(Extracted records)
################
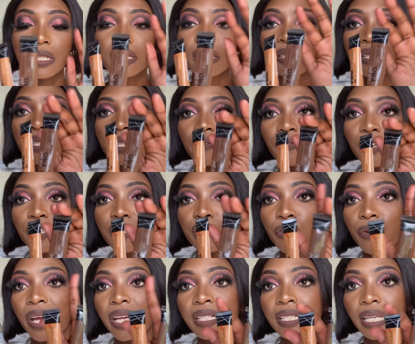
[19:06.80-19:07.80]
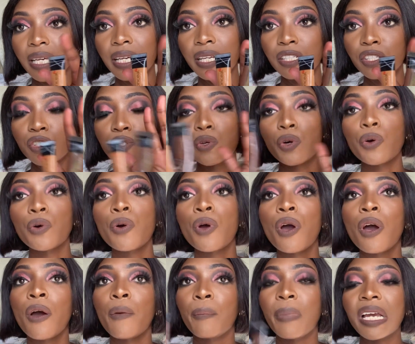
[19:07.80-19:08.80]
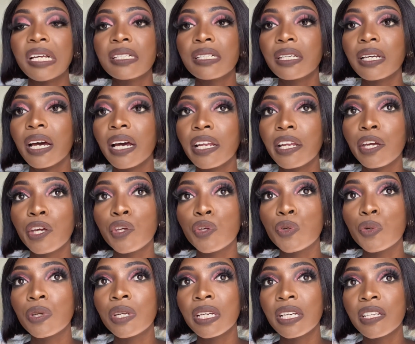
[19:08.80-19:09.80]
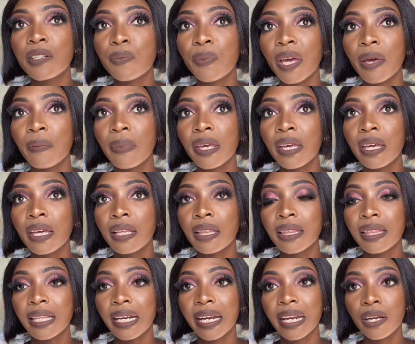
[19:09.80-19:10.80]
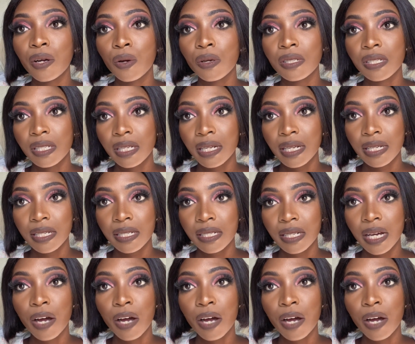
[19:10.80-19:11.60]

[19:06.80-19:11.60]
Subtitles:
is 70 rands each. So basically you need maybe 3 concealers.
################
• [Exercise requirements] Quote the records in their entirety, keeping the wording exact and excluding pictures.

• [Your solution]
[19:06.80-19:07.80]
[19:07.80-19:08.80]
[19:08.80-19:09.80]
[19:09.80-19:10.80]
[19:10.80-19:11.60]

[19:06.80-19:11.60]
Subtitles:
is 70 rands each. So basically you need maybe 3 concealers.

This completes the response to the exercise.